They used to call it wooing, seduction, chatting-up, making eyes, flirting.

Solicited sexual advances is what hookers do.

Every single time I've had sex,it was entirely due to an unsolicited sexual advance (by me, or by the woman I ended up having sex with).

Please don't use "unsolicited", when what you really mean is "unwanted", or or inappropriate sexual advances -- and the definition of appropriateness is fluid and varies from person to person and between cultures (and within a culture over time).
 


Wanna go go drinks later and maybe... LOOK AT MY DINKUS MAGNUM!


I believe that is what you refering to? When an unknown individual has a polite opening that goes from 0 to Mach 9 in a matter of minutes (or even seconds)? Personally, I've only ever sent one person a 'Dick Pic' who didn't ask for it... that was my sister and I sent a photo of Dick Cheney.
 


Wanna go go drinks later and maybe... LOOK AT MY DINKUS MAGNUM!


I believe that is what you refering to?
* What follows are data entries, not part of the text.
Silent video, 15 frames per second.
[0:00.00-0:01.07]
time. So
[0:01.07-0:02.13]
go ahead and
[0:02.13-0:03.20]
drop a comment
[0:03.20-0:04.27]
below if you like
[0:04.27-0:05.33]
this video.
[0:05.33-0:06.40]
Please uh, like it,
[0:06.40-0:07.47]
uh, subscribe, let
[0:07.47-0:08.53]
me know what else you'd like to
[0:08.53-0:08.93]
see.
When an unknown individual has a polite opening that goes from 0 to Mach 9 in a matter of minutes (or even seconds)? Personally, I've only ever sent one person a 'Dick Pic' who didn't ask for it... that was my sister and I sent a photo of Dick Cheney.
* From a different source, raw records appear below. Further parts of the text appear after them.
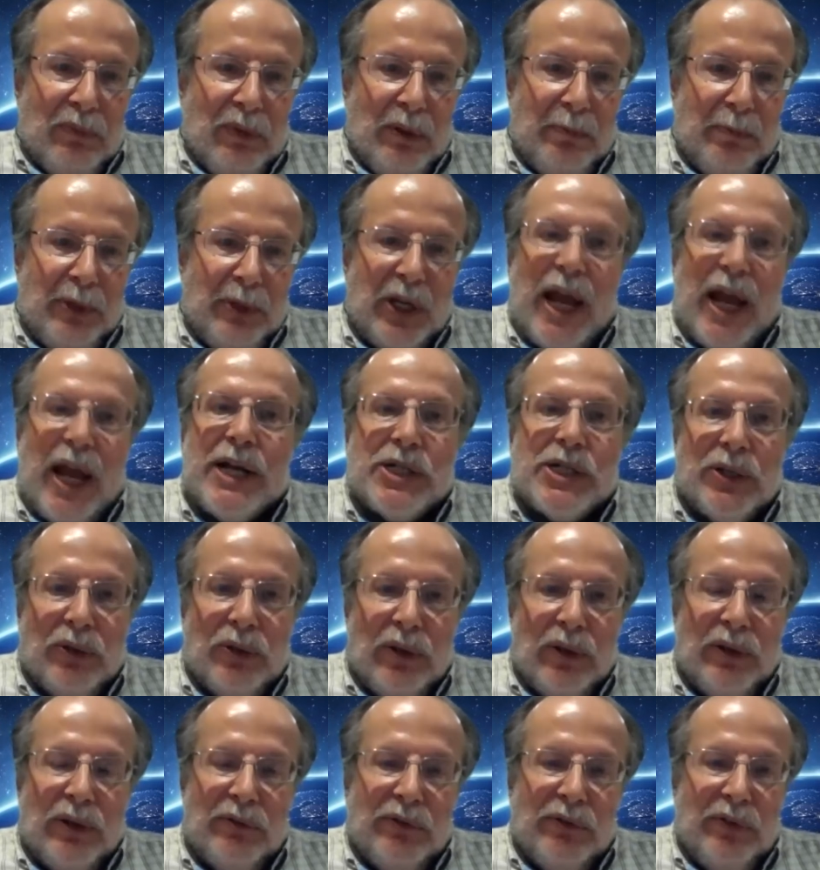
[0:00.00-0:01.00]
the
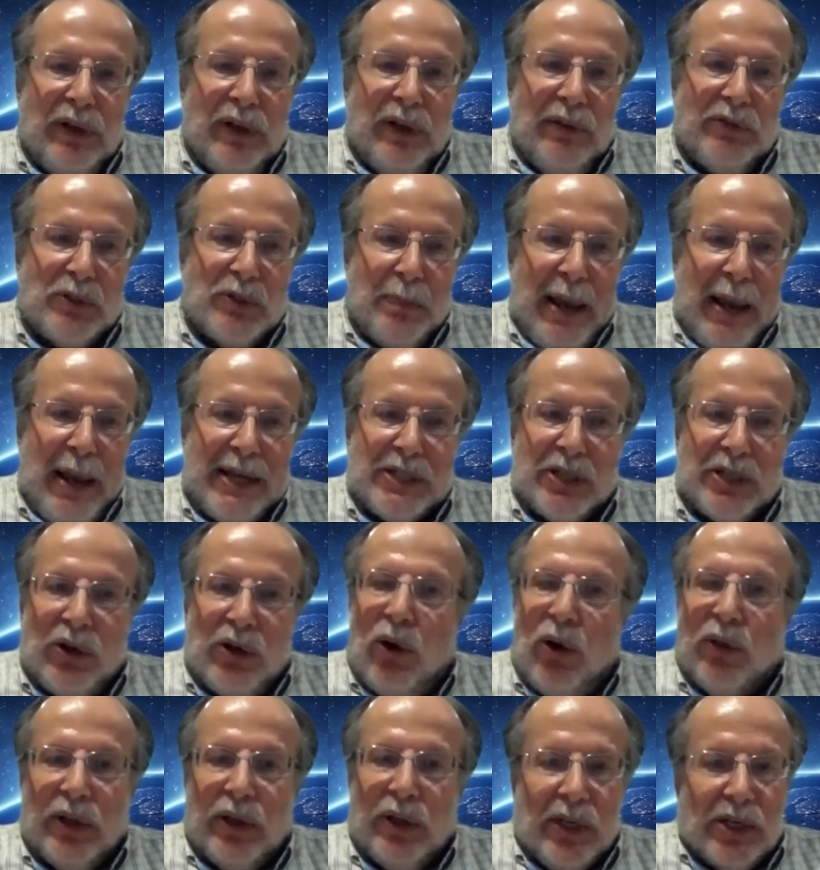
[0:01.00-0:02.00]
potential of, of space and
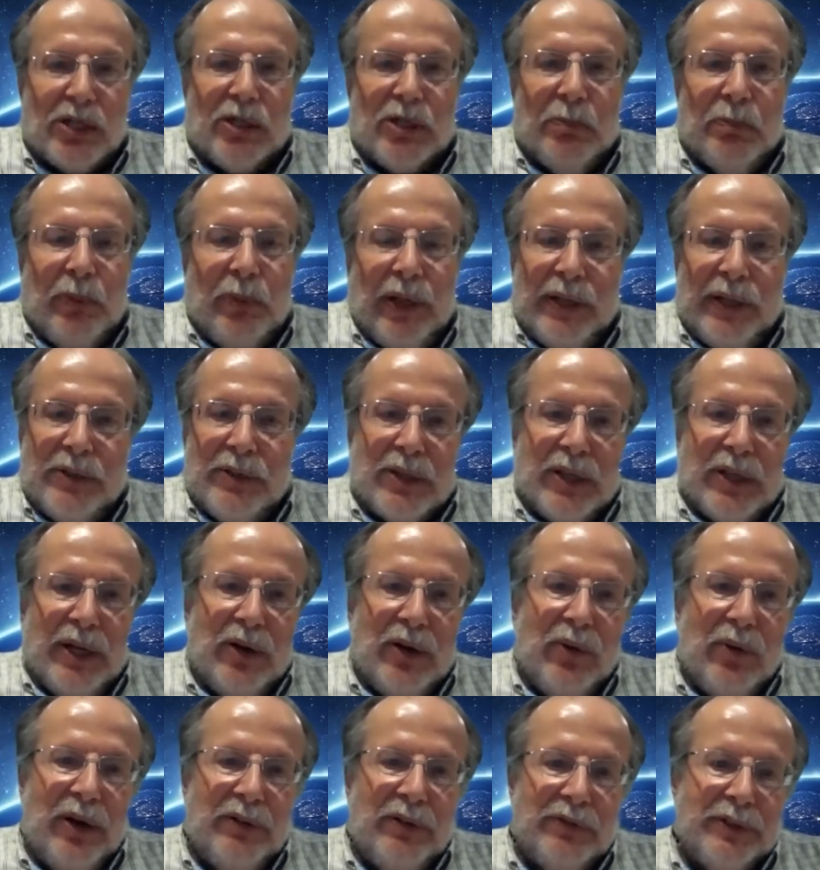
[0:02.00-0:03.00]
all the disciplines
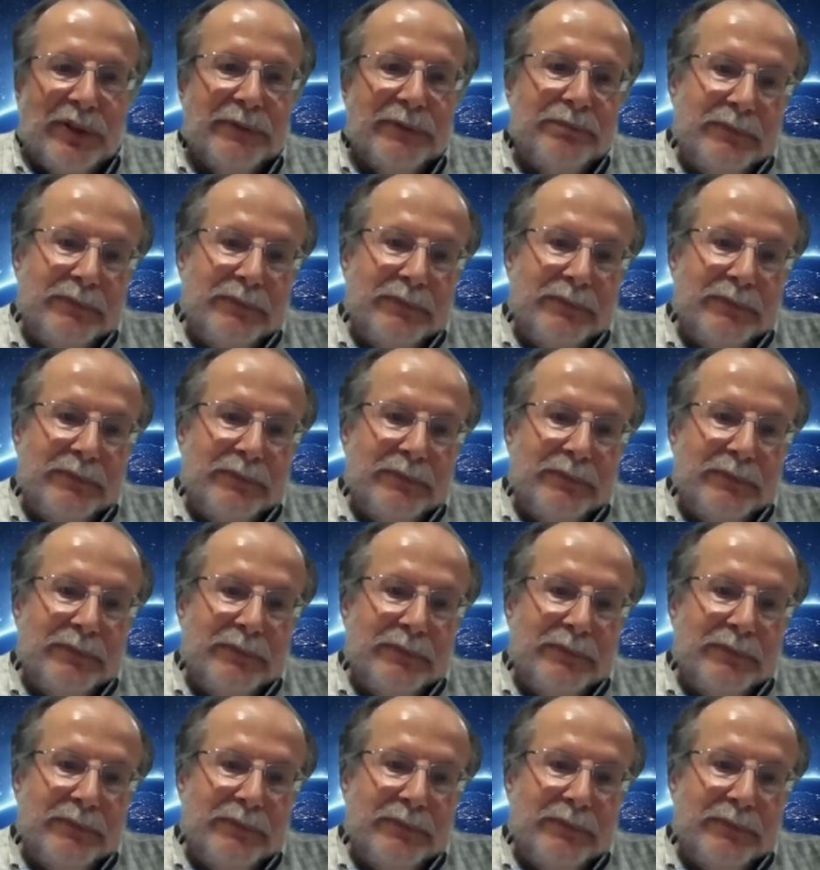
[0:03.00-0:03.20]
thereof.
I think you are missing his point. What you are referring to could be more accurately referred to as an INAPPROPRIATE advance.
The problem with bemoaning UNWANTED advances is that the only way to know if an advance is wanted or not is to try it.
 
In a documentary on George Gershwin, Kitty Carlisle mentioned his line was, "Would you like to come up and see my etchings?" To which she rolled her eyes. Never said if she saw his 'etchings.'
 
Thinking about the topic reminded me of something I've never told anyone.
As a skinny college freshman I received a few unwanted sexual advances from gay men. I guess tall skinny young guys appealed to some. Looking back it was amusing. But it was a bit depressing for a 19 year old guy who was straight and had yet to kiss a girl.

I won't go into the details of the gay couple who... uh...
 
Thinking about the topic reminded me of something I've never told anyone.
As a skinny college freshman I received a few unwanted sexual advances from gay men. I guess tall skinny young guys appealed to some. Looking back it was amusing. But it was a bit depressing for a 19 year old guy who was straight and had yet to kiss a girl.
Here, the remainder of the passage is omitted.